[Data for processing]:
◆ ◆ ◆
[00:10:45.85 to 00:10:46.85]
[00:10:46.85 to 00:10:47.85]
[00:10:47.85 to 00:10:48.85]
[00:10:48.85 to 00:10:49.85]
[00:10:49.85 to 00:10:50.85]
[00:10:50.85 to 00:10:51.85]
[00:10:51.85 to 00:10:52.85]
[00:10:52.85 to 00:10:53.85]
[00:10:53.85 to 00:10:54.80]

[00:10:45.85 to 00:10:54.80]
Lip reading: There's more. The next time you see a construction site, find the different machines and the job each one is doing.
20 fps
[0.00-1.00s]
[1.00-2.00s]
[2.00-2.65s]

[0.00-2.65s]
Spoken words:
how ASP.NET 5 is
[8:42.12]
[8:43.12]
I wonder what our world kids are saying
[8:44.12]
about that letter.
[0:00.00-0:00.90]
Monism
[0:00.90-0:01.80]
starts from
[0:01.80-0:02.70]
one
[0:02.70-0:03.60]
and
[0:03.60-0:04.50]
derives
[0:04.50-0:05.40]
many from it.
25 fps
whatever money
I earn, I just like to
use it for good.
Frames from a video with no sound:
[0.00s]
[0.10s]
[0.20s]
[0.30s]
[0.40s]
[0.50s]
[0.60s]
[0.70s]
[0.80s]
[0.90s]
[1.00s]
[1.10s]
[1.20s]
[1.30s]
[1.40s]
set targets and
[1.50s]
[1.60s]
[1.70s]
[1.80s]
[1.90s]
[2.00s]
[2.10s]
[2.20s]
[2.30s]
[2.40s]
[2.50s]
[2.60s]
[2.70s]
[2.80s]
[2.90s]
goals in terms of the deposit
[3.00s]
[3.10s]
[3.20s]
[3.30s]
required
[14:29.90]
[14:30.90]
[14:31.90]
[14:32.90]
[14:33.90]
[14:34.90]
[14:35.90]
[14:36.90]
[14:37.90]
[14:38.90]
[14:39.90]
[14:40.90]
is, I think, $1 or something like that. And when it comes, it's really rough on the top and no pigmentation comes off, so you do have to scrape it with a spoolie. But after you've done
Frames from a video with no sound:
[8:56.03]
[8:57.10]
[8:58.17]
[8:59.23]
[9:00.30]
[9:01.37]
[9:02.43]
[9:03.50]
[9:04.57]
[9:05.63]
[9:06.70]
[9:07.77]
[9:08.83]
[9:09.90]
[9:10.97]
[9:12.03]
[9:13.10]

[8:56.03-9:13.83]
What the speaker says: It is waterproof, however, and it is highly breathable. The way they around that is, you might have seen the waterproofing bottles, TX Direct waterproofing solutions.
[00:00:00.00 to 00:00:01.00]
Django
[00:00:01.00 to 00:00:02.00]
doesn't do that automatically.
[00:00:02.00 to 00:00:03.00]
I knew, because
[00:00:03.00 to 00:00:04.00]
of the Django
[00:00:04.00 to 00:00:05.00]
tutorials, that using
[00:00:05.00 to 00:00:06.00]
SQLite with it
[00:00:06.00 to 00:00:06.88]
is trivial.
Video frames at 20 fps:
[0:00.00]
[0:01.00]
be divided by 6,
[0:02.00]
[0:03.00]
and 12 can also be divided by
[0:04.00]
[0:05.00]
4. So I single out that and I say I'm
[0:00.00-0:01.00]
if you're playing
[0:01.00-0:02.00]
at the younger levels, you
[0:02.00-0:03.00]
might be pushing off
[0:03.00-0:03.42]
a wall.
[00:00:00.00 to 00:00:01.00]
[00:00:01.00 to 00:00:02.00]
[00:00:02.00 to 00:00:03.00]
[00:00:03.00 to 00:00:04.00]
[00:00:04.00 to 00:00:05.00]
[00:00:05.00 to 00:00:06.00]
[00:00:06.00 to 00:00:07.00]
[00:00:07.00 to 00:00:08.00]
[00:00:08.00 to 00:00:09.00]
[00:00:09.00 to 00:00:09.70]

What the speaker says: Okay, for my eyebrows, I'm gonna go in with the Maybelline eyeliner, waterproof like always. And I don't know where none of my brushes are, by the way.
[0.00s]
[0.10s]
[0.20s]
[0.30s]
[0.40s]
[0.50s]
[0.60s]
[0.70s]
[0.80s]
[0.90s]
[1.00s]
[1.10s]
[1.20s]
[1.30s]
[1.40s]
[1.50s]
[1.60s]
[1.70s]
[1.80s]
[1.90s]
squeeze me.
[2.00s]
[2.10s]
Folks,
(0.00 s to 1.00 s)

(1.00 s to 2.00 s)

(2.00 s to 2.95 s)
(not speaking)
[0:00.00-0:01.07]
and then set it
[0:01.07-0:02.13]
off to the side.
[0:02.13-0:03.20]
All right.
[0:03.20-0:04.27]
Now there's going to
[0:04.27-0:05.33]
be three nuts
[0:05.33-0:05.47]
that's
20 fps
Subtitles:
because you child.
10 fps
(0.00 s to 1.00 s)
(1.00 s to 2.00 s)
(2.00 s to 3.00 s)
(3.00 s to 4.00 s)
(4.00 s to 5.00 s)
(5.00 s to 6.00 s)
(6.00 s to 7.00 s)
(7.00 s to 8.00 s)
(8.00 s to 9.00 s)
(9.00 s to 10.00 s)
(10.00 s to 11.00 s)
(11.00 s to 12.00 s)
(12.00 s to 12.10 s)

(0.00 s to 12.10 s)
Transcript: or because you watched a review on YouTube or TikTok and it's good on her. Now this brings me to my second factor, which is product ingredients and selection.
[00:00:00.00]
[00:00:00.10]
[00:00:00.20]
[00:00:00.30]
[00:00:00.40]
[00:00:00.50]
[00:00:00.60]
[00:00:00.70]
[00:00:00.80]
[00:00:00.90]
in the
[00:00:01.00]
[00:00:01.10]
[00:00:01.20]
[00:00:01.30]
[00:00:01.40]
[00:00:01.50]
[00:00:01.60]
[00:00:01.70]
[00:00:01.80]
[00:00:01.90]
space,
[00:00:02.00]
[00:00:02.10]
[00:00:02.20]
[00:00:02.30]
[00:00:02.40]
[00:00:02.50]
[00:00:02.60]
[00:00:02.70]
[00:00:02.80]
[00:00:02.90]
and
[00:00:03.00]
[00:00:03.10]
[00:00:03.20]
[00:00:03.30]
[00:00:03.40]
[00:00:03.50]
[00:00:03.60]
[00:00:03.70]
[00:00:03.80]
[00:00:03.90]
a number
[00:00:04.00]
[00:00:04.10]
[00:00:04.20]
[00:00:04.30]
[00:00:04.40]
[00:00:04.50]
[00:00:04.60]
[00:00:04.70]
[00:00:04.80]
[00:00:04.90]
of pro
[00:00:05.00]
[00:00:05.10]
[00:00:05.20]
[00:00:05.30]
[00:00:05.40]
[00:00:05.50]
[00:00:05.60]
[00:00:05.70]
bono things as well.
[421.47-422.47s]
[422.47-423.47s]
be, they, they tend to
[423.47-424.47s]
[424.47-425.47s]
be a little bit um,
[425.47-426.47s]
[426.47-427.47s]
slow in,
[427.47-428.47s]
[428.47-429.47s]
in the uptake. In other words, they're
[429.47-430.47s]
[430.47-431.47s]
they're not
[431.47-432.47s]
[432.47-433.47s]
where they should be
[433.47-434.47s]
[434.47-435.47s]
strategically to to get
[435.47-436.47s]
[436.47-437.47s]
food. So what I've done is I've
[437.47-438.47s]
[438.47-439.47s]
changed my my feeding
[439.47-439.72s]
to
◆ ◆ ◆
[What to do]: Copy every record above out again, word for word.

[Exercise result]:
[00:10:45.85 to 00:10:46.85]
[00:10:46.85 to 00:10:47.85]
[00:10:47.85 to 00:10:48.85]
[00:10:48.85 to 00:10:49.85]
[00:10:49.85 to 00:10:50.85]
[00:10:50.85 to 00:10:51.85]
[00:10:51.85 to 00:10:52.85]
[00:10:52.85 to 00:10:53.85]
[00:10:53.85 to 00:10:54.80]

[00:10:45.85 to 00:10:54.80]
Lip reading: There's more. The next time you see a construction site, find the different machines and the job each one is doing.
20 fps
[0.00-1.00s]
[1.00-2.00s]
[2.00-2.65s]

[0.00-2.65s]
Spoken words:
how ASP.NET 5 is
[8:42.12]
[8:43.12]
I wonder what our world kids are saying
[8:44.12]
about that letter.
[0:00.00-0:00.90]
Monism
[0:00.90-0:01.80]
starts from
[0:01.80-0:02.70]
one
[0:02.70-0:03.60]
and
[0:03.60-0:04.50]
derives
[0:04.50-0:05.40]
many from it.
25 fps
whatever money
I earn, I just like to
use it for good.
Frames from a video with no sound:
[0.00s]
[0.10s]
[0.20s]
[0.30s]
[0.40s]
[0.50s]
[0.60s]
[0.70s]
[0.80s]
[0.90s]
[1.00s]
[1.10s]
[1.20s]
[1.30s]
[1.40s]
set targets and
[1.50s]
[1.60s]
[1.70s]
[1.80s]
[1.90s]
[2.00s]
[2.10s]
[2.20s]
[2.30s]
[2.40s]
[2.50s]
[2.60s]
[2.70s]
[2.80s]
[2.90s]
goals in terms of the deposit
[3.00s]
[3.10s]
[3.20s]
[3.30s]
required
[14:29.90]
[14:30.90]
[14:31.90]
[14:32.90]
[14:33.90]
[14:34.90]
[14:35.90]
[14:36.90]
[14:37.90]
[14:38.90]
[14:39.90]
[14:40.90]
is, I think, $1 or something like that. And when it comes, it's really rough on the top and no pigmentation comes off, so you do have to scrape it with a spoolie. But after you've done
Frames from a video with no sound:
[8:56.03]
[8:57.10]
[8:58.17]
[8:59.23]
[9:00.30]
[9:01.37]
[9:02.43]
[9:03.50]
[9:04.57]
[9:05.63]
[9:06.70]
[9:07.77]
[9:08.83]
[9:09.90]
[9:10.97]
[9:12.03]
[9:13.10]

[8:56.03-9:13.83]
What the speaker says: It is waterproof, however, and it is highly breathable. The way they around that is, you might have seen the waterproofing bottles, TX Direct waterproofing solutions.
[00:00:00.00 to 00:00:01.00]
Django
[00:00:01.00 to 00:00:02.00]
doesn't do that automatically.
[00:00:02.00 to 00:00:03.00]
I knew, because
[00:00:03.00 to 00:00:04.00]
of the Django
[00:00:04.00 to 00:00:05.00]
tutorials, that using
[00:00:05.00 to 00:00:06.00]
SQLite with it
[00:00:06.00 to 00:00:06.88]
is trivial.
Video frames at 20 fps:
[0:00.00]
[0:01.00]
be divided by 6,
[0:02.00]
[0:03.00]
and 12 can also be divided by
[0:04.00]
[0:05.00]
4. So I single out that and I say I'm
[0:00.00-0:01.00]
if you're playing
[0:01.00-0:02.00]
at the younger levels, you
[0:02.00-0:03.00]
might be pushing off
[0:03.00-0:03.42]
a wall.
[00:00:00.00 to 00:00:01.00]
[00:00:01.00 to 00:00:02.00]
[00:00:02.00 to 00:00:03.00]
[00:00:03.00 to 00:00:04.00]
[00:00:04.00 to 00:00:05.00]
[00:00:05.00 to 00:00:06.00]
[00:00:06.00 to 00:00:07.00]
[00:00:07.00 to 00:00:08.00]
[00:00:08.00 to 00:00:09.00]
[00:00:09.00 to 00:00:09.70]

What the speaker says: Okay, for my eyebrows, I'm gonna go in with the Maybelline eyeliner, waterproof like always. And I don't know where none of my brushes are, by the way.
[0.00s]
[0.10s]
[0.20s]
[0.30s]
[0.40s]
[0.50s]
[0.60s]
[0.70s]
[0.80s]
[0.90s]
[1.00s]
[1.10s]
[1.20s]
[1.30s]
[1.40s]
[1.50s]
[1.60s]
[1.70s]
[1.80s]
[1.90s]
squeeze me.
[2.00s]
[2.10s]
Folks,
(0.00 s to 1.00 s)

(1.00 s to 2.00 s)

(2.00 s to 2.95 s)
(not speaking)
[0:00.00-0:01.07]
and then set it
[0:01.07-0:02.13]
off to the side.
[0:02.13-0:03.20]
All right.
[0:03.20-0:04.27]
Now there's going to
[0:04.27-0:05.33]
be three nuts
[0:05.33-0:05.47]
that's
20 fps
Subtitles:
because you child.
10 fps
(0.00 s to 1.00 s)
(1.00 s to 2.00 s)
(2.00 s to 3.00 s)
(3.00 s to 4.00 s)
(4.00 s to 5.00 s)
(5.00 s to 6.00 s)
(6.00 s to 7.00 s)
(7.00 s to 8.00 s)
(8.00 s to 9.00 s)
(9.00 s to 10.00 s)
(10.00 s to 11.00 s)
(11.00 s to 12.00 s)
(12.00 s to 12.10 s)

(0.00 s to 12.10 s)
Transcript: or because you watched a review on YouTube or TikTok and it's good on her. Now this brings me to my second factor, which is product ingredients and selection.
[00:00:00.00]
[00:00:00.10]
[00:00:00.20]
[00:00:00.30]
[00:00:00.40]
[00:00:00.50]
[00:00:00.60]
[00:00:00.70]
[00:00:00.80]
[00:00:00.90]
in the
[00:00:01.00]
[00:00:01.10]
[00:00:01.20]
[00:00:01.30]
[00:00:01.40]
[00:00:01.50]
[00:00:01.60]
[00:00:01.70]
[00:00:01.80]
[00:00:01.90]
space,
[00:00:02.00]
[00:00:02.10]
[00:00:02.20]
[00:00:02.30]
[00:00:02.40]
[00:00:02.50]
[00:00:02.60]
[00:00:02.70]
[00:00:02.80]
[00:00:02.90]
and
[00:00:03.00]
[00:00:03.10]
[00:00:03.20]
[00:00:03.30]
[00:00:03.40]
[00:00:03.50]
[00:00:03.60]
[00:00:03.70]
[00:00:03.80]
[00:00:03.90]
a number
[00:00:04.00]
[00:00:04.10]
[00:00:04.20]
[00:00:04.30]
[00:00:04.40]
[00:00:04.50]
[00:00:04.60]
[00:00:04.70]
[00:00:04.80]
[00:00:04.90]
of pro
[00:00:05.00]
[00:00:05.10]
[00:00:05.20]
[00:00:05.30]
[00:00:05.40]
[00:00:05.50]
[00:00:05.60]
[00:00:05.70]
bono things as well.
[421.47-422.47s]
[422.47-423.47s]
be, they, they tend to
[423.47-424.47s]
[424.47-425.47s]
be a little bit um,
[425.47-426.47s]
[426.47-427.47s]
slow in,
[427.47-428.47s]
[428.47-429.47s]
in the uptake. In other words, they're
[429.47-430.47s]
[430.47-431.47s]
they're not
[431.47-432.47s]
[432.47-433.47s]
where they should be
[433.47-434.47s]
[434.47-435.47s]
strategically to to get
[435.47-436.47s]
[436.47-437.47s]
food. So what I've done is I've
[437.47-438.47s]
[438.47-439.47s]
changed my my feeding
[439.47-439.72s]
to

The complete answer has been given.